*** Begin section ***
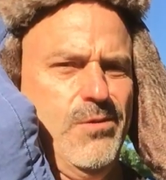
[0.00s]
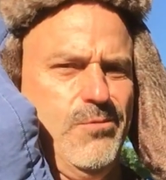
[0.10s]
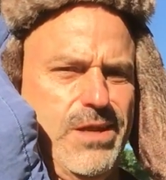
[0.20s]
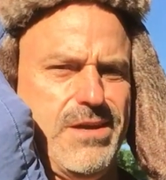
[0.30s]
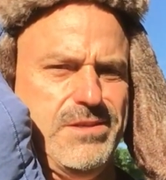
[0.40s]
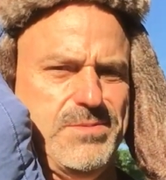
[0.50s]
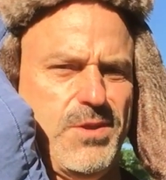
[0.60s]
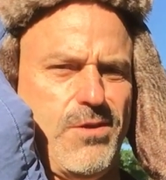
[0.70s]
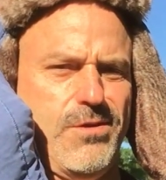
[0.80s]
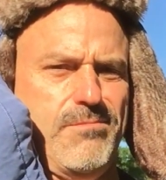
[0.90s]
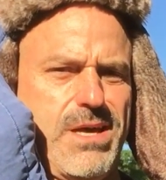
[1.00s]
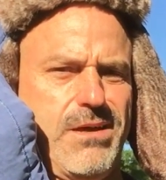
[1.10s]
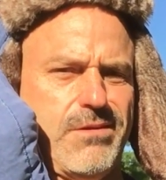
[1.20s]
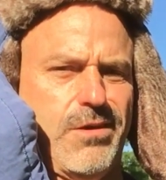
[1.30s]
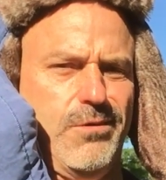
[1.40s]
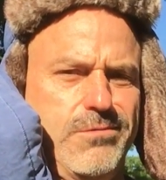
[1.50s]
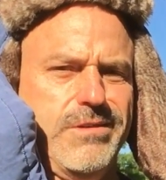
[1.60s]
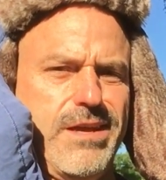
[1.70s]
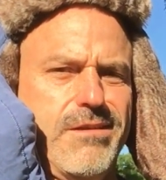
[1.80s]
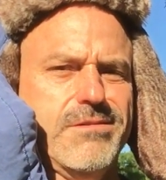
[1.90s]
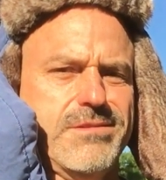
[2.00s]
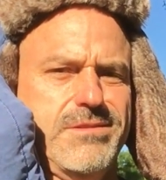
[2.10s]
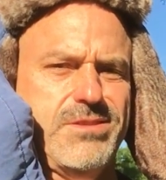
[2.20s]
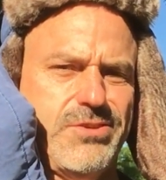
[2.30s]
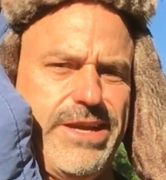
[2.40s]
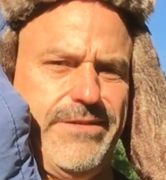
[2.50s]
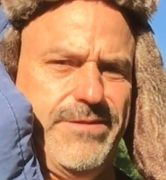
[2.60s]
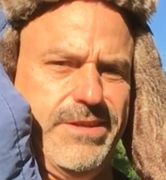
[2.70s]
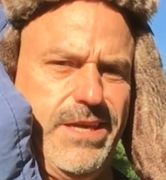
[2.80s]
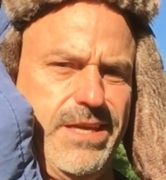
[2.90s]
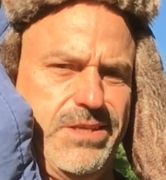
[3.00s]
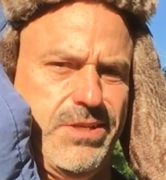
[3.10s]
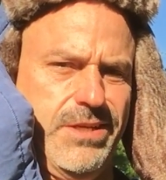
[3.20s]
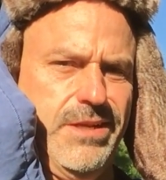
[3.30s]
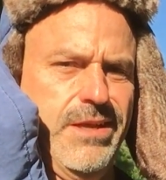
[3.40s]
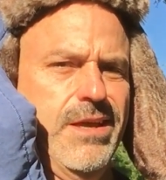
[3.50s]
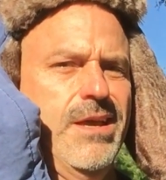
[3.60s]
when I was talking about cold hours and stratification.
*** End section ***
*ACTION ITEM*. The reply must contain every entry above, exactly as written, and none of the pictures.

*YOUR SOLUTION*.
[0.00s]
[0.10s]
[0.20s]
[0.30s]
[0.40s]
[0.50s]
[0.60s]
[0.70s]
[0.80s]
[0.90s]
[1.00s]
[1.10s]
[1.20s]
[1.30s]
[1.40s]
[1.50s]
[1.60s]
[1.70s]
[1.80s]
[1.90s]
[2.00s]
[2.10s]
[2.20s]
[2.30s]
[2.40s]
[2.50s]
[2.60s]
[2.70s]
[2.80s]
[2.90s]
[3.00s]
[3.10s]
[3.20s]
[3.30s]
[3.40s]
[3.50s]
[3.60s]
when I was talking about cold hours and stratification.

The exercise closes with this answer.